Advertisement

Beijing rolls out colour-coded QR system for coronavirus tracking despite concerns over privacy, inaccurate ratings

  • Beijing residents will be assigned coloured QR codes, with only those with green codes being able to move around the city freely
  • The system, which has been rolled out in more than 100 cities across the country, has been criticised for a lack of transparency and potential mislabelling

Reading Time:3 minutes
Why you can trust SCMP
0
A driver showing his green health code to enter an apartment complex in China. Photo: Handout

China’s capital city has joined a national initiative to assign residents coloured QR codes that determine whether they have to be quarantined, despite concerns of mislabelling and privacy leaks.

The QR code system, launched through Ant Financial’s Alipay in Hangzhou on February 11, assigns users one of three coloured QR codes – green, yellow and red. Chinese state media outlet Xinhua News reported that the system covered three provinces initially – Zhejiang, Sichuan and Hainan – and the municipality of Chongqing with a total population of nearly 180 million, and would soon cover the entire country. It had been adopted in over 100 cities across the country within a week, according to Xinhua.

In Beijing, the mini-program can be accessed both through Alipay and Tencent’s ubiquitous app WeChat. Users can obtain their codes by entering their name, national identity number and registering with facial recognition.

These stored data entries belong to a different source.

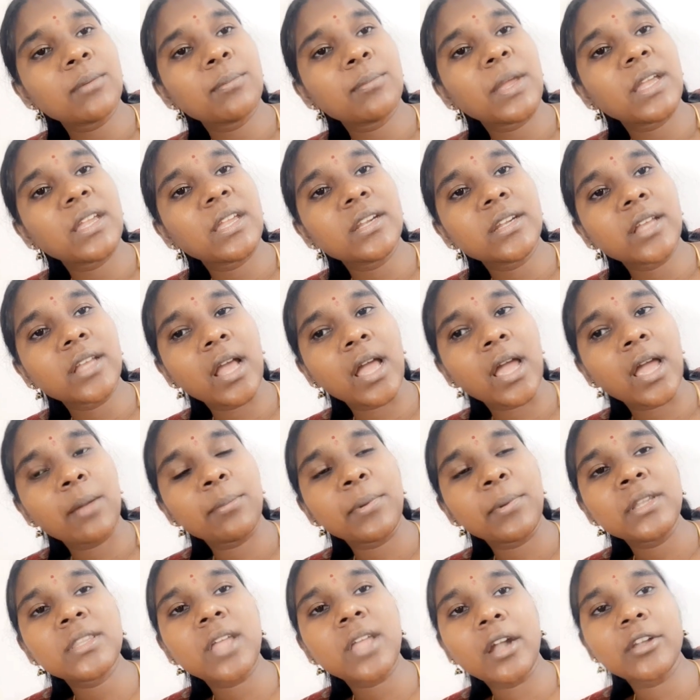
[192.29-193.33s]
make it a
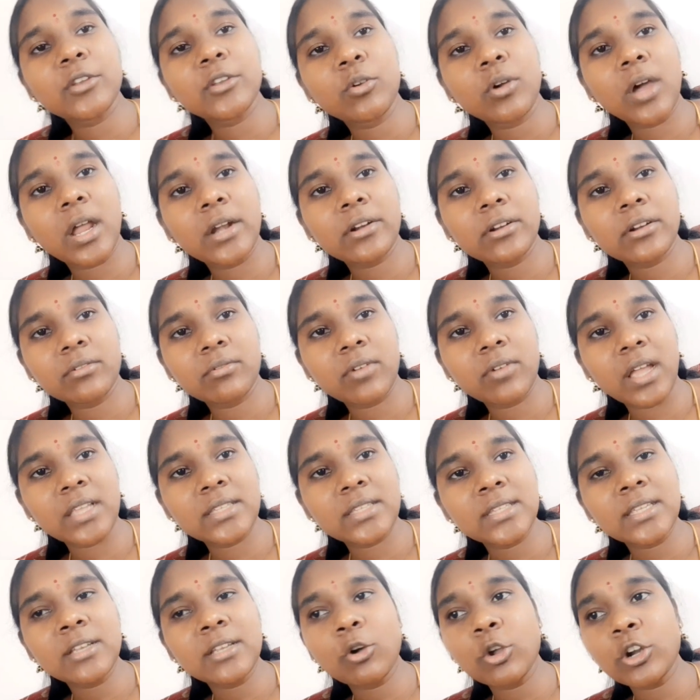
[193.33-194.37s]
habit that you are
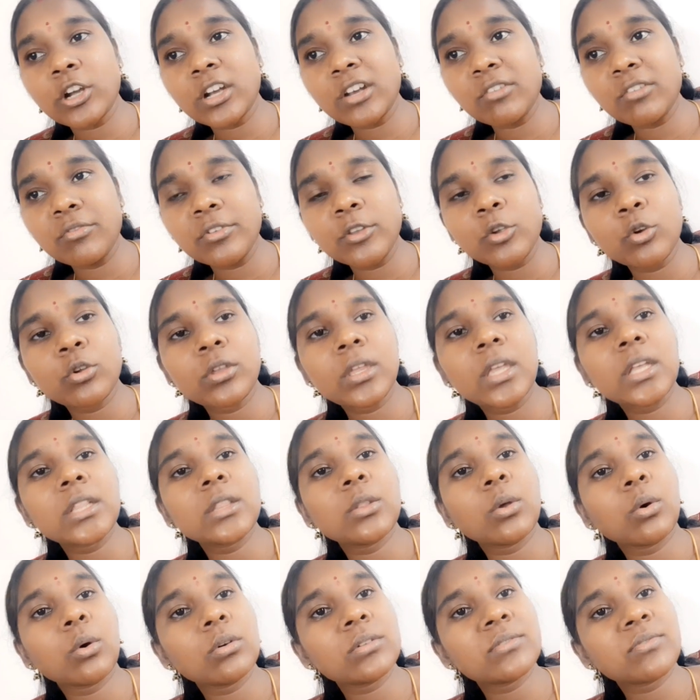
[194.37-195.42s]
revising or reviewing
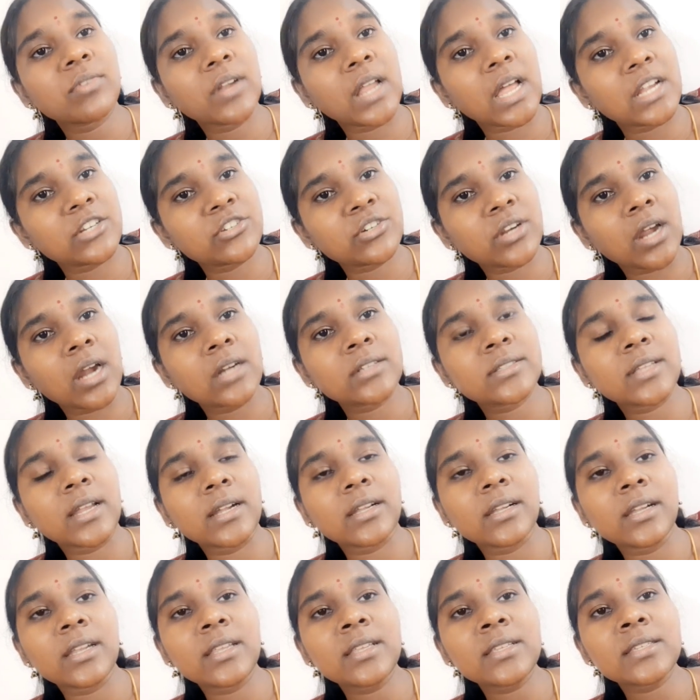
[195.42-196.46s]
those flashcards
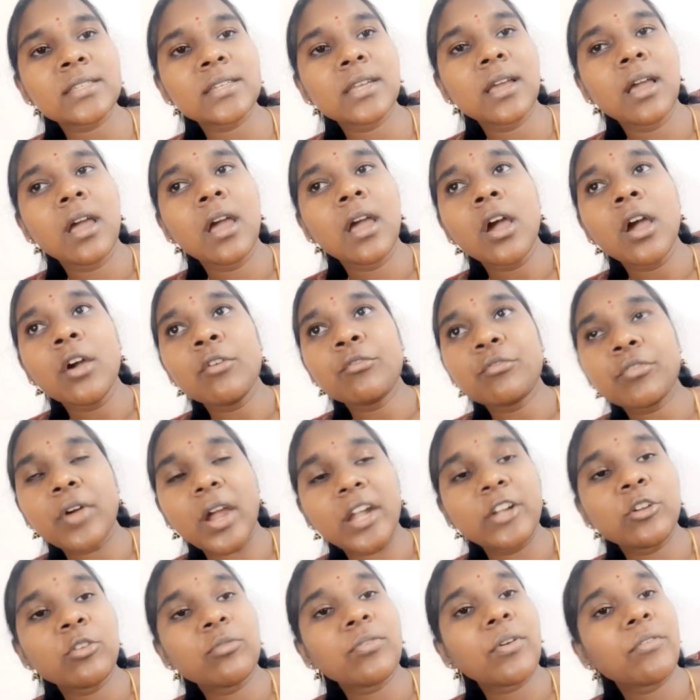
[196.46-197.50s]
at least
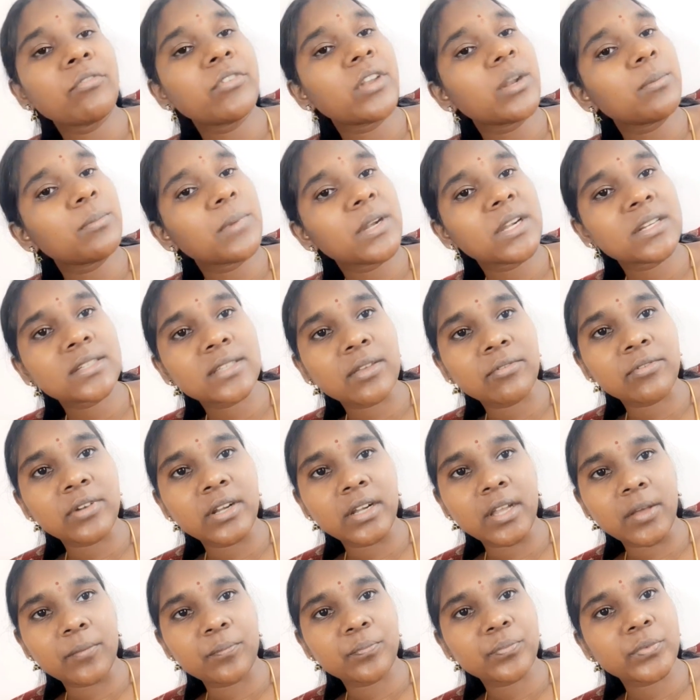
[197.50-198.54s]
5 to 15 minutes every
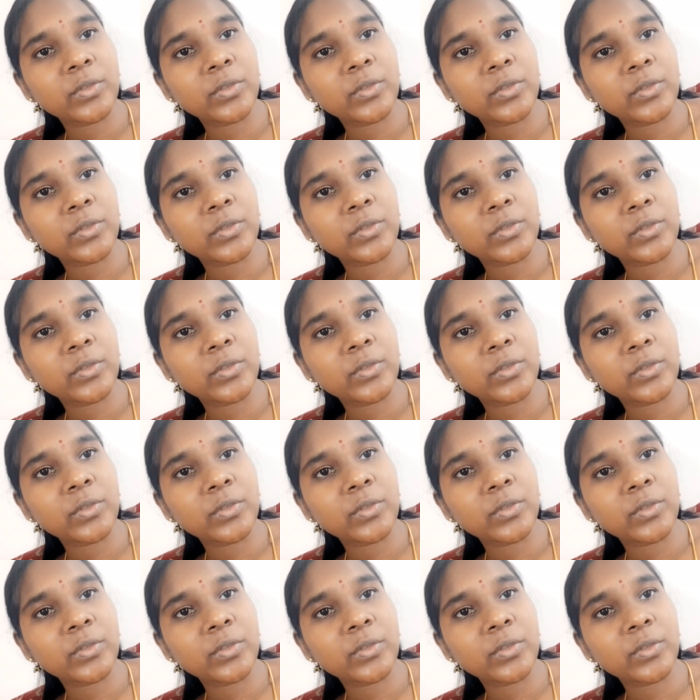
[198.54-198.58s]
day.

A green code shows the user is not under quarantine and can move around the city freely, but those with yellow and red codes need to quarantine themselves at home or undergo supervised quarantine respectively. The status of users’ colour codes is refreshed at midnight daily.

From next week, the program will also allow users to check the health codes of others by entering their identity numbers, according to a Xinhua report. This is to address the issue of people who do not have smartphones, such as the elderly or young children, Pan Feng, deputy chief of the Beijing Municipal Bureau of Economy and Information Technology, said at a press conference on Sunday.

Pan added that the programme would allow foreigners to check on their colour status using documentation aside from Chinese identification numbers “as soon as possible”.